The Rio Times
- The November 2011 front page of The Rio Times
- Type: Online news and features services, and monthly printed newspaper
- Editor: Matthias Camenzind
- Founded: March 2009 (17 years, 6 months)
- Language: English
- Headquarters: Rio de Janeiro, Brazil
- Website: www.riotimesonline.com

= The Rio Times =

Brazilian English-language newspaper

The Rio Times is an independently owned English-language online newspaper founded in 2009. It covers news and analysis about Brazil, Latin America, and the Global South.

Based in Rio de Janeiro, Brazil, it was one of the biggest newspapers in English in all of Latin America, with a reach twice as large as the second-placed Mexico News Daily.

==Mission and coverage==
The Rio Times is an English language publication dedicated to anyone interested in Brazil and Latin America. The paper's editor is Swiss-born Matthias Camenzind, who bought The Rio Times in March 2019 from its American founder Stone Korshak.

Beyond national and local events, The Rio Times also covers issues of specific interest to foreign nationals in Brazil. The paper's mission is to provide its readers with a broad spectrum of information and improve their understanding of Rio de Janeiro, São Paulo, Brazil, and Latin America.

In 2019, The Rio Times started to invest significantly more in reporting from all over Latin America. A third of all daily contributions today report on Latin America while two thirds deal with Brazil.

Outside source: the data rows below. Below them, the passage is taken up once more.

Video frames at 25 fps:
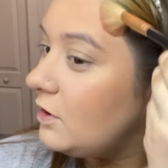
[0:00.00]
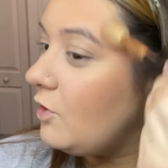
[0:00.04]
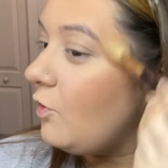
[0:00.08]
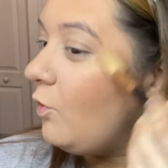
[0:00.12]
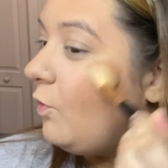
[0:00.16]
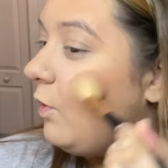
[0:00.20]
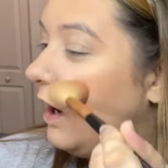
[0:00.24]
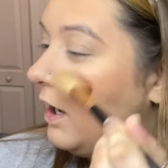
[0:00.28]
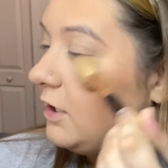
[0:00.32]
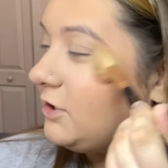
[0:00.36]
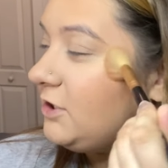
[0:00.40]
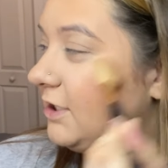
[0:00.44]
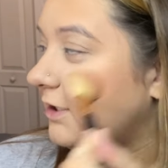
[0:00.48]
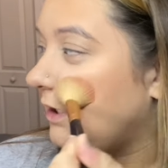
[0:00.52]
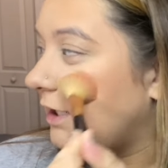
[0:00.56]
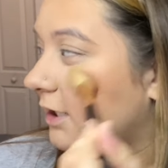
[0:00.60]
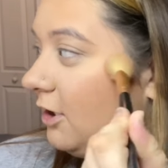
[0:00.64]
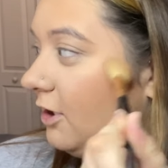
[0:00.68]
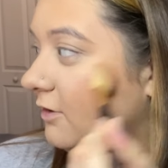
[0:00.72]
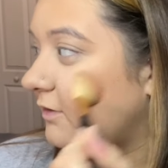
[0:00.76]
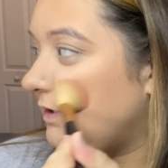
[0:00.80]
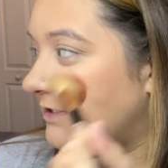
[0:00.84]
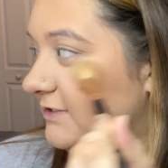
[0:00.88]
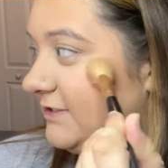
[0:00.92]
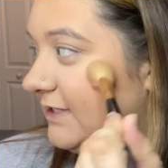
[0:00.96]
Watch, I get
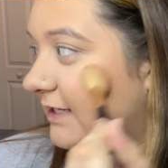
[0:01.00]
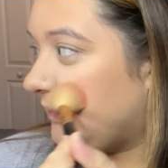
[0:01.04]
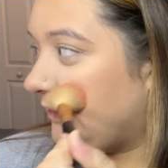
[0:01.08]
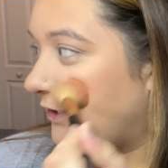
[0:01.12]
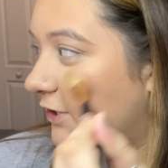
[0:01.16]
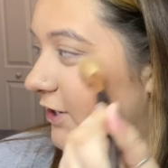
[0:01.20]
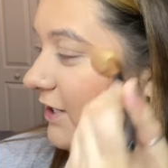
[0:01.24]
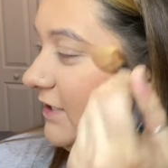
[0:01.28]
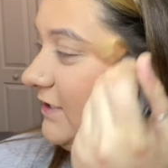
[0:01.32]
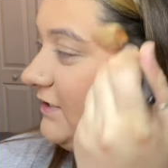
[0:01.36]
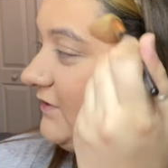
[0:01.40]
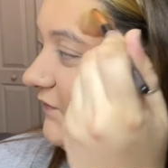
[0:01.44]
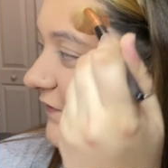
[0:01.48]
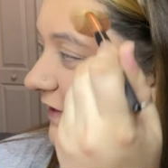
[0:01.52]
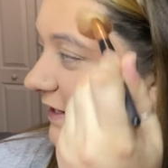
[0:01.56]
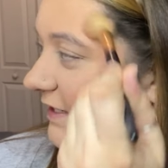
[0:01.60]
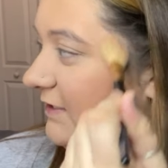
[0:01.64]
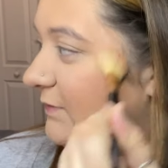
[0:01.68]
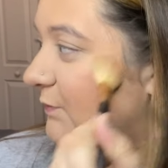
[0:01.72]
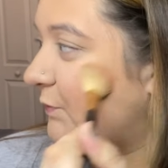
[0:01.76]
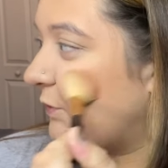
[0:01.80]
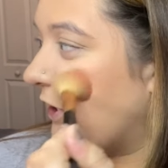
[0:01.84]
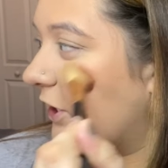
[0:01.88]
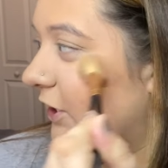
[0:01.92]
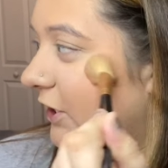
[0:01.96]
all these like nice
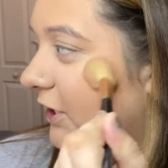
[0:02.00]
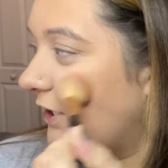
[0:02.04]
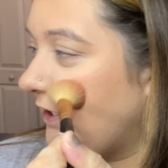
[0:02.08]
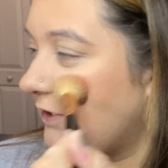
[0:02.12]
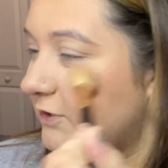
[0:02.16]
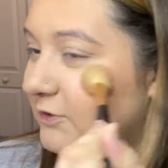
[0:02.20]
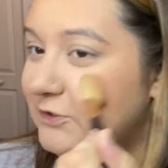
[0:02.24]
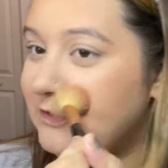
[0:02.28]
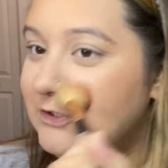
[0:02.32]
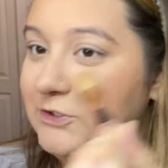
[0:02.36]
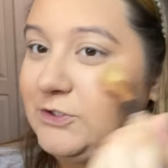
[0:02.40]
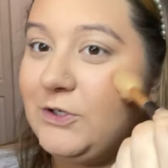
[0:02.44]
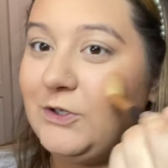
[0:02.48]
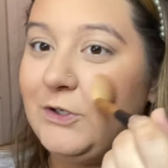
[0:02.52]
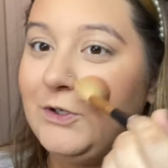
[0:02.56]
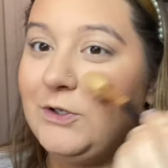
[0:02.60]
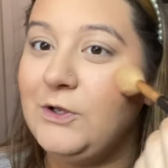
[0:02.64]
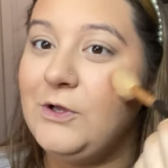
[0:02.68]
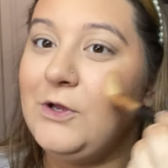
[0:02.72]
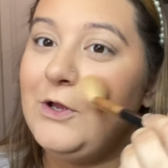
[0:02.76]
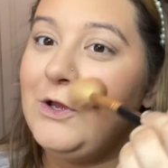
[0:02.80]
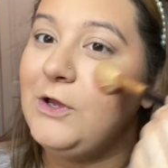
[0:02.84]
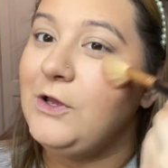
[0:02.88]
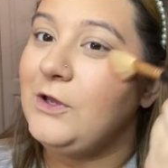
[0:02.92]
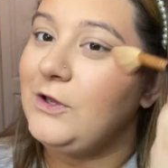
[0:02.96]
face products.
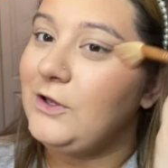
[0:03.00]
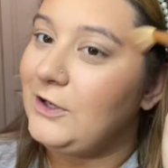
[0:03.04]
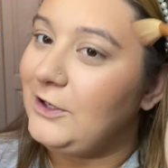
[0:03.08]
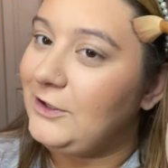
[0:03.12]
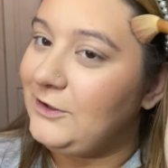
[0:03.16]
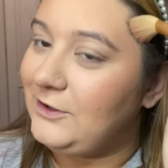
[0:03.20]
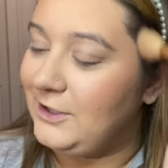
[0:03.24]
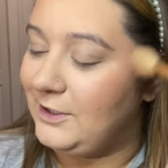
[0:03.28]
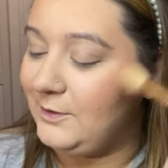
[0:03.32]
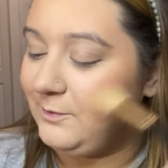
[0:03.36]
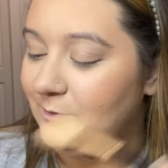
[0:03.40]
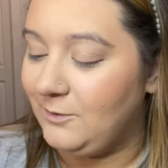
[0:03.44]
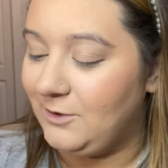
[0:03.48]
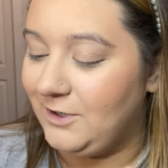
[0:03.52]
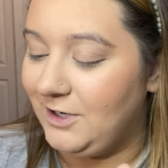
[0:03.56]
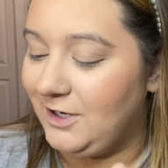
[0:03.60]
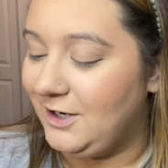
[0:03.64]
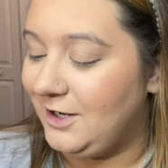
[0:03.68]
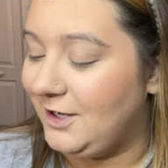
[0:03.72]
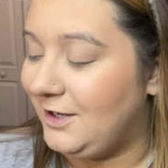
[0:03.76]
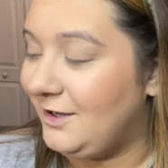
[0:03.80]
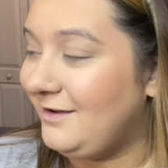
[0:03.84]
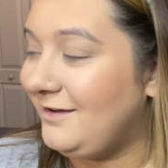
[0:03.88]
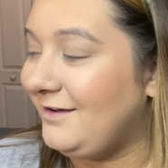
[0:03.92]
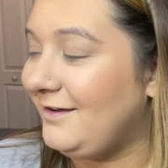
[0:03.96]
And then
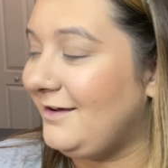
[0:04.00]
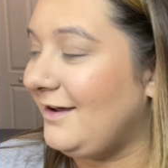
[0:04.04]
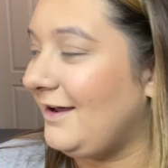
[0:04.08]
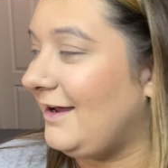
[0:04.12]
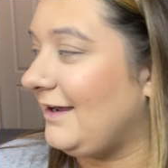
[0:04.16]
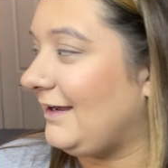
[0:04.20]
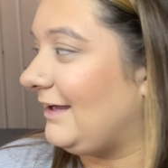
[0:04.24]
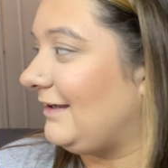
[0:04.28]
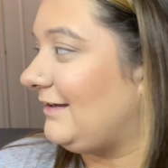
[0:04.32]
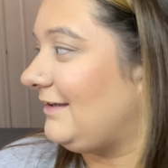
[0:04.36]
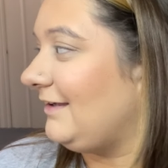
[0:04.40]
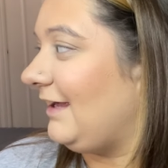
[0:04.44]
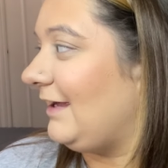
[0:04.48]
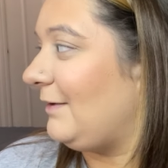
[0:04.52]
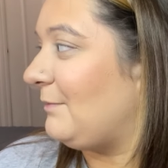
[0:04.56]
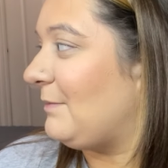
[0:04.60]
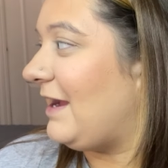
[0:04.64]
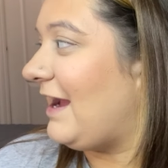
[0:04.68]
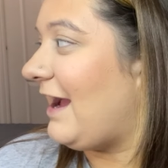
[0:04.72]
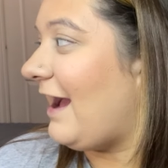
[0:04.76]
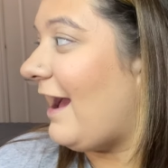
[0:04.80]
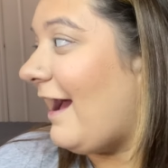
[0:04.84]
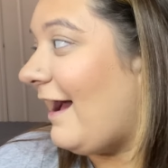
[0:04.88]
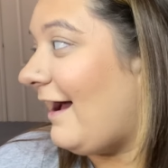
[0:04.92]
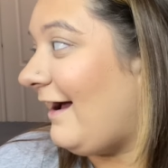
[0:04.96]
when I get to like
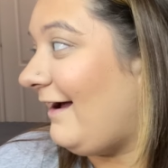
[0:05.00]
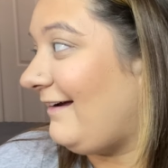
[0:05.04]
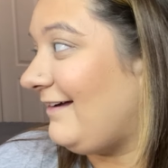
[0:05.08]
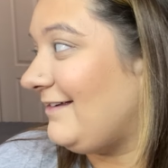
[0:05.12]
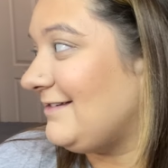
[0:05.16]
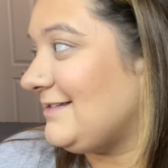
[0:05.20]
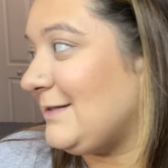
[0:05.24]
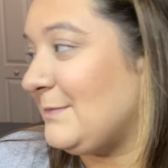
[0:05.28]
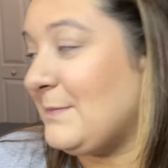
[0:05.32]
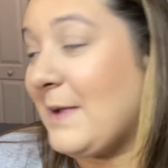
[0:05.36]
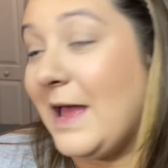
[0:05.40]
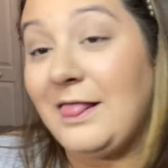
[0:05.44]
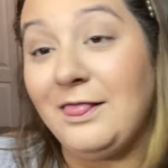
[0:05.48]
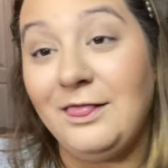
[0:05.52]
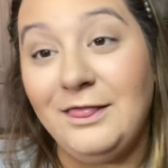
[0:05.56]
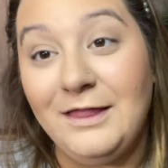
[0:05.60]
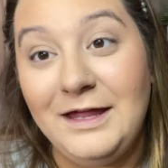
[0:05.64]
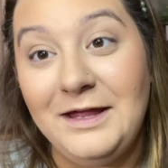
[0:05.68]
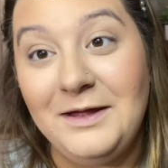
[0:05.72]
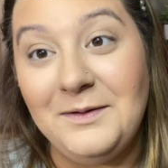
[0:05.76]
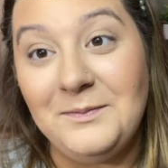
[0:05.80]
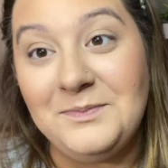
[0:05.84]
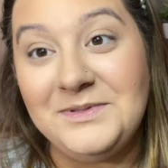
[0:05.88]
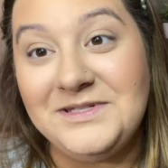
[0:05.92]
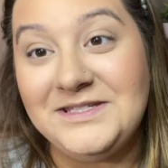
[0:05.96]
my eyes and my
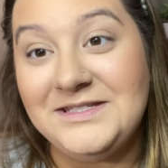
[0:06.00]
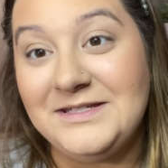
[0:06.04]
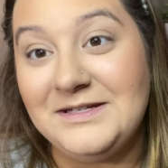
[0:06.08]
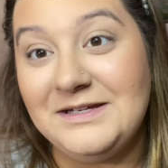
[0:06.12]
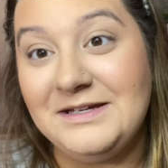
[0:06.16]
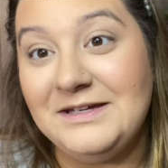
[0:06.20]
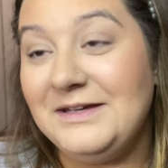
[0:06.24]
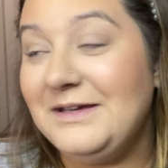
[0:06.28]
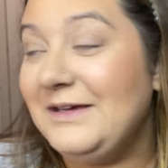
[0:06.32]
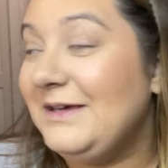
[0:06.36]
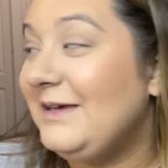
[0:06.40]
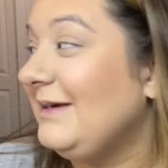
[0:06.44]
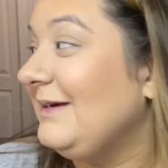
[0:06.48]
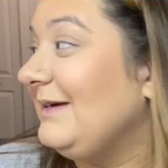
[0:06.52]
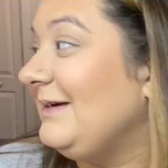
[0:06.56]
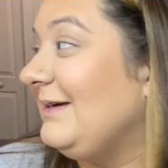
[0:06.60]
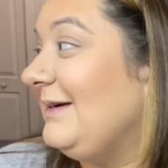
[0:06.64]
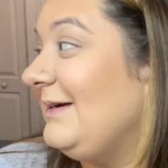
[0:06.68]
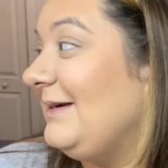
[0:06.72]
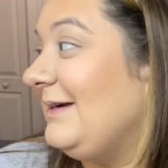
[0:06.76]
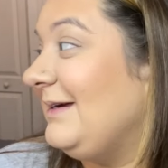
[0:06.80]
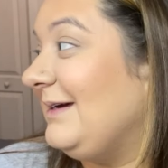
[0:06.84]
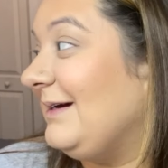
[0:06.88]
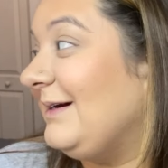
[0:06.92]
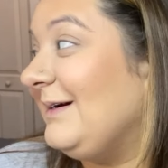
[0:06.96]
lips,
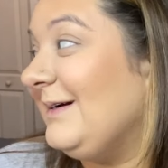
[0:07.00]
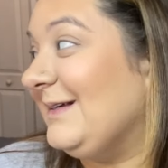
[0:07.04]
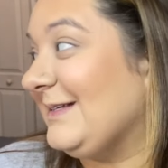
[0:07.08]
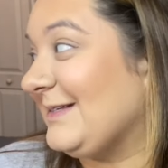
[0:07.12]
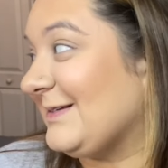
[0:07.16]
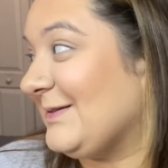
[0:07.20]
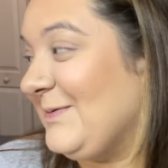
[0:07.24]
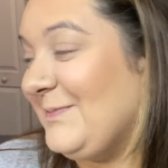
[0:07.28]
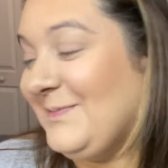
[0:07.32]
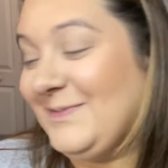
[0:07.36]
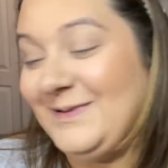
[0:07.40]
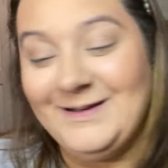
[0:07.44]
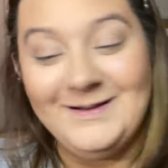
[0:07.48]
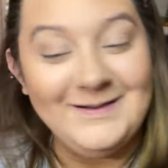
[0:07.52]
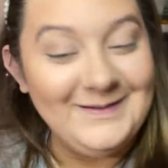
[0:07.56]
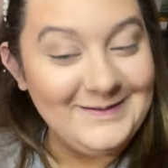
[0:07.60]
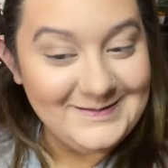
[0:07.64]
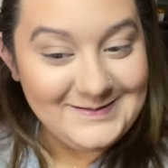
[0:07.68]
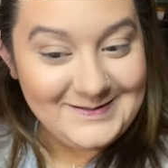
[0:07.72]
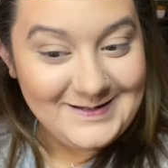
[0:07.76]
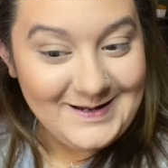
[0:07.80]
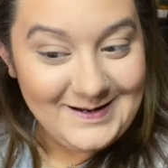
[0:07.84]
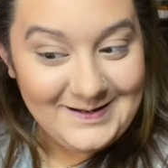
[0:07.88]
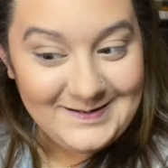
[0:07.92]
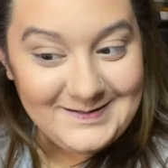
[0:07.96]
it's gonna be a
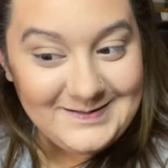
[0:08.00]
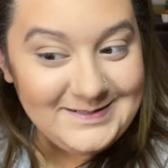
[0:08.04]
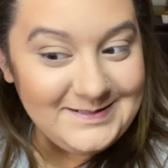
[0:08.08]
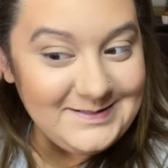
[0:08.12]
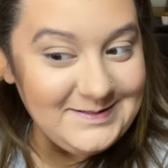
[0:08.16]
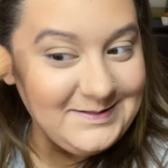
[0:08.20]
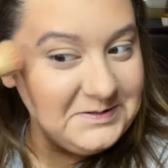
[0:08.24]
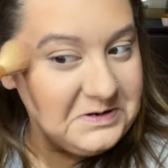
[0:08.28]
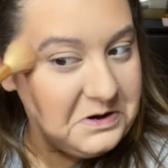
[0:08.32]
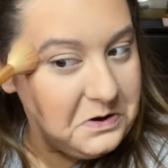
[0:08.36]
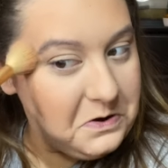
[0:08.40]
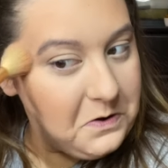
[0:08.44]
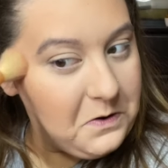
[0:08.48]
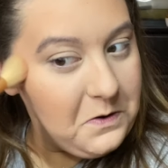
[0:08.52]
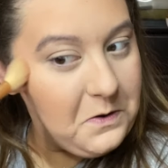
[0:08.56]
disaster.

All content is written and sourced independently. The site does not republish machine translations or republish content from Portuguese-language media in Brazil.

==Online newspaper==

The Rio Times produced its first printed version, which increased from 5,000 to 10,000 in December 2011. It is distributed to a range of hotels and places popular with the Anglophone expat community and it was printed.